El descubrimiento de un túnel bajo la pirámide del Sol de Teotihuacan facilita la búsqueda de cavidades ocultas en este monumento arqueológico mediante la detección de rayos cósmicos.
La búsqueda de bóvedas en sitios históricos constituye una de las tareas más interesantes del quehacer arqueológico. Pero cuando se trata de pirámides y otros monumentos de gran tamaño, esta labor se encuentra severamente limitada por la carencia de técnicas prospectivas de gran penetración. En el decenio de los setenta del siglo pasado, Luis Alvarez, entonces en la Universidad de California en Berkeley, demostró que la existencia de túneles en la base de un monumento facilita la obtención de información estructural del mismo mediante la detección de rayos cósmicos.

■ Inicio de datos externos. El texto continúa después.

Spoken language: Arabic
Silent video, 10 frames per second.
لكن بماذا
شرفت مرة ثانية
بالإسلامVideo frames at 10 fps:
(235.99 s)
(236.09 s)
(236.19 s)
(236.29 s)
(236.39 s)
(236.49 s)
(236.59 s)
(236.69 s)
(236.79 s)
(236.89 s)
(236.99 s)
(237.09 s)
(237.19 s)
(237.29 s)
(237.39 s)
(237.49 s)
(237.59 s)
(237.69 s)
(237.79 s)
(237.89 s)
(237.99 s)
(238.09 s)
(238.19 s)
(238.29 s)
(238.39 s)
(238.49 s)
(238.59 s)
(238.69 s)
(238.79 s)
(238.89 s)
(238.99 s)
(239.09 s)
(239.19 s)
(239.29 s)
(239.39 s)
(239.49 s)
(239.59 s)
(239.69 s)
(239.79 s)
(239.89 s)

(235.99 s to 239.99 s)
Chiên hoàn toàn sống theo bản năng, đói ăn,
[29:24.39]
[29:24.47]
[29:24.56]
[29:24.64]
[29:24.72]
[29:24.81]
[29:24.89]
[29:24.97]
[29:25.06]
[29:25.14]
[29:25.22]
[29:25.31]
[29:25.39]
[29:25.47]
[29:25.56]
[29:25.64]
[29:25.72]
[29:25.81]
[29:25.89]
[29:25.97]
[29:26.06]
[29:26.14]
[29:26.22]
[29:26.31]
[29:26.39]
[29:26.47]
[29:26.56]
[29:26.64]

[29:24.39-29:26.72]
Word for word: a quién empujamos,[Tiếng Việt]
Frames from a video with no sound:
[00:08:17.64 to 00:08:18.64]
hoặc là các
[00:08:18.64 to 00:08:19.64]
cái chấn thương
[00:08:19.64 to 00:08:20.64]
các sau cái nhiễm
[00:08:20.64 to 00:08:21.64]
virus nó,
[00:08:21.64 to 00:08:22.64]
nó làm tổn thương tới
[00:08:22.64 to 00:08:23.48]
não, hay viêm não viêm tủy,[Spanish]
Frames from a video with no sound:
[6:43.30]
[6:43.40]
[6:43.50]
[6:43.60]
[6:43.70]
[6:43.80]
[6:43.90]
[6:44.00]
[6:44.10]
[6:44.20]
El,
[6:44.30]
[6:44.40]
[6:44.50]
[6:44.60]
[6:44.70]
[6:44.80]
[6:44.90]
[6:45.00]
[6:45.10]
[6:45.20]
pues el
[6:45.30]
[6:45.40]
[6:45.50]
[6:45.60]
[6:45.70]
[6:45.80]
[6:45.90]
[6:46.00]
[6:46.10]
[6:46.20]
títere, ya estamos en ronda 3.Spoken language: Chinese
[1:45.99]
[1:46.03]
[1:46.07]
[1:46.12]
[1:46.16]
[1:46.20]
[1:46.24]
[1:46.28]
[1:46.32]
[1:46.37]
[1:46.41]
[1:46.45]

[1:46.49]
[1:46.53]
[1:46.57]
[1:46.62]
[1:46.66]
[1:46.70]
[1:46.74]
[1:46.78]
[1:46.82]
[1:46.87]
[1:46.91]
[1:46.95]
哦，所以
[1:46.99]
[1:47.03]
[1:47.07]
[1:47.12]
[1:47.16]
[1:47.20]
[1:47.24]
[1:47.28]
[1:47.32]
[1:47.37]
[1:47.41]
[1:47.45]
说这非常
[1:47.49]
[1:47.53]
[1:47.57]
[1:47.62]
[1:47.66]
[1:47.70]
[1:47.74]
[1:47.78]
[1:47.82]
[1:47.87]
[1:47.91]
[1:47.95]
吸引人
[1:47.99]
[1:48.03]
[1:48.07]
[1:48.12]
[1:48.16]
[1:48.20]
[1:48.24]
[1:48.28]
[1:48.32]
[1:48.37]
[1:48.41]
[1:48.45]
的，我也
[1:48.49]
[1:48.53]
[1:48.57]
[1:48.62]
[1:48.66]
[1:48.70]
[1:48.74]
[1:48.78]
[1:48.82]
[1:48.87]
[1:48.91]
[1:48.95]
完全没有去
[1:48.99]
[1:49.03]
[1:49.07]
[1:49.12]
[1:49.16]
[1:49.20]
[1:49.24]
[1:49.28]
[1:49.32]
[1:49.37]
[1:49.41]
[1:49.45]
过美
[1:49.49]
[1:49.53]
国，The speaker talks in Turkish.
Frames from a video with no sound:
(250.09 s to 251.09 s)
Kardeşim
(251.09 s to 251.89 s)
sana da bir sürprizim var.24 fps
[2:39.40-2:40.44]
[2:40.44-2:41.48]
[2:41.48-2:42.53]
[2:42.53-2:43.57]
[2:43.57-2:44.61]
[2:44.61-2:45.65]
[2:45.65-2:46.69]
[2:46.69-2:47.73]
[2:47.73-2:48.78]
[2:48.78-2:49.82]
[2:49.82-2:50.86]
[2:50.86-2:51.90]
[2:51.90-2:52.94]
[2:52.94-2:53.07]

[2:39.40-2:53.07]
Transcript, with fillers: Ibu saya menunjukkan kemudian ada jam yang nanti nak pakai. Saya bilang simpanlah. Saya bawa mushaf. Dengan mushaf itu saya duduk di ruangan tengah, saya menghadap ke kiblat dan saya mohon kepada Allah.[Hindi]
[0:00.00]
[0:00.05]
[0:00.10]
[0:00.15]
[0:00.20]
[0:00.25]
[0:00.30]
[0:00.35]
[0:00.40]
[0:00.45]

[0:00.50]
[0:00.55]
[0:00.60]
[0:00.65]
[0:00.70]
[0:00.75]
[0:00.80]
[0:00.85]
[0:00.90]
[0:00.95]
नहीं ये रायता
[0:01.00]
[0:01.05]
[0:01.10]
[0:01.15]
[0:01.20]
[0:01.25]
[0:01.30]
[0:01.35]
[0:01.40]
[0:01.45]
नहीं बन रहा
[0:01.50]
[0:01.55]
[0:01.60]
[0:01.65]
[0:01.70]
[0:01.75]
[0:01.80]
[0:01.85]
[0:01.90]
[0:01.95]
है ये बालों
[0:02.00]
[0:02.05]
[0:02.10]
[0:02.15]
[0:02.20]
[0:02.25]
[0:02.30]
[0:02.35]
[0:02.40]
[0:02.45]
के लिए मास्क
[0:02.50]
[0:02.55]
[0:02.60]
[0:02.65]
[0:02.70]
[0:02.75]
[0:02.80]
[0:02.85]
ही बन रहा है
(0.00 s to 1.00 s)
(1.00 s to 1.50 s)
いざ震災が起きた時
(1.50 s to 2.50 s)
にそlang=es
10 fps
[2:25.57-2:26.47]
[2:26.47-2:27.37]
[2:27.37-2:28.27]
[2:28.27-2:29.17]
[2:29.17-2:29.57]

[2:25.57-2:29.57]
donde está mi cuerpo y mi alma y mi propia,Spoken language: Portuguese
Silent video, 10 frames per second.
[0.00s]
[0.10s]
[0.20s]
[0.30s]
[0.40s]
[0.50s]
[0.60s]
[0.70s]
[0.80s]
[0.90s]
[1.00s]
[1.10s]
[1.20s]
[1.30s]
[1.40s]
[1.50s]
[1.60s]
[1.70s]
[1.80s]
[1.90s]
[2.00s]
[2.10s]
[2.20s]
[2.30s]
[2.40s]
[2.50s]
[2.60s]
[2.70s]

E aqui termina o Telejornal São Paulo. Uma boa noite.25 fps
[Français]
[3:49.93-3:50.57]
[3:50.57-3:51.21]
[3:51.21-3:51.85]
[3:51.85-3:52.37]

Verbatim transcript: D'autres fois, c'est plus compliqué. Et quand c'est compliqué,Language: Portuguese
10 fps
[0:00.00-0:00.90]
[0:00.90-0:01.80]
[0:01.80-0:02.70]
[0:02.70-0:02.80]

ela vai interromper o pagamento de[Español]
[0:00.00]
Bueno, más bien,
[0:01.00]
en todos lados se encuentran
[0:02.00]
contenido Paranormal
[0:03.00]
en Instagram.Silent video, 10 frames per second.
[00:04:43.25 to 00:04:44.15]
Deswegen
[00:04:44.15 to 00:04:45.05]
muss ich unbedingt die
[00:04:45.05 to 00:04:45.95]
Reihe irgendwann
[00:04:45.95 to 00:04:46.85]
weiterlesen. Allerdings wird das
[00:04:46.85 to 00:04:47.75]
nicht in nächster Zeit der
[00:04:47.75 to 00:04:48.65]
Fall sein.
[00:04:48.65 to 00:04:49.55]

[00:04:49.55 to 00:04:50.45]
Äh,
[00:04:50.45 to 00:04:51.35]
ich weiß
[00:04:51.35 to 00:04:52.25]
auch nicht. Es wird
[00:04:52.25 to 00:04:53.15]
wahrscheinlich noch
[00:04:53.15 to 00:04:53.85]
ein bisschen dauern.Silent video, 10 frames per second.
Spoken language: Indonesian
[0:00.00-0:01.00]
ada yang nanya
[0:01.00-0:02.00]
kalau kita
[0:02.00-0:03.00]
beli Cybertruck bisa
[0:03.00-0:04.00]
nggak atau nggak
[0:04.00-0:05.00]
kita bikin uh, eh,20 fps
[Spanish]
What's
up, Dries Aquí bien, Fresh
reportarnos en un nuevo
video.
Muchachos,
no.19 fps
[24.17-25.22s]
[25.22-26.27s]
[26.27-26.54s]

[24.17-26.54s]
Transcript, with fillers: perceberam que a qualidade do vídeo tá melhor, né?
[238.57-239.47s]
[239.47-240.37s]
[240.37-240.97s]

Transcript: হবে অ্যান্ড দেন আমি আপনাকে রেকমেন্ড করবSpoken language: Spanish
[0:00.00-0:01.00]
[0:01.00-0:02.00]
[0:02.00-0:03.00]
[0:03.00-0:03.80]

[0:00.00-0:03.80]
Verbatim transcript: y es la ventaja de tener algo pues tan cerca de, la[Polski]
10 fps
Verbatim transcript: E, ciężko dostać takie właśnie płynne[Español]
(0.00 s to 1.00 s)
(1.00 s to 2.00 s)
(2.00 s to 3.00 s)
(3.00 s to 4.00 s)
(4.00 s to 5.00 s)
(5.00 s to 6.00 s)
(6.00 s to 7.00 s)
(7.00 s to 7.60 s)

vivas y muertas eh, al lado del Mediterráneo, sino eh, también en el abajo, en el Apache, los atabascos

E. P. George, entonces en el Colegio Birkbeck de la Universidad de Londres, desarrolló en 1955 la técnica de atenuación de muones para medir el espesor de la capa de nieve que en invierno cubría las montañas australianas (instalaba los detectores de muones en verano). Años después, Alvarez y su grupo colocaron un detector de muones en una cámara situada bajo la Pirámide de Kefrén, en Giza. Lograron así eliminar especulaciones surgidas de la similitud con la vecina Pirámide de Keops, sobre la posible existencia de una bóveda superior en ese monumento.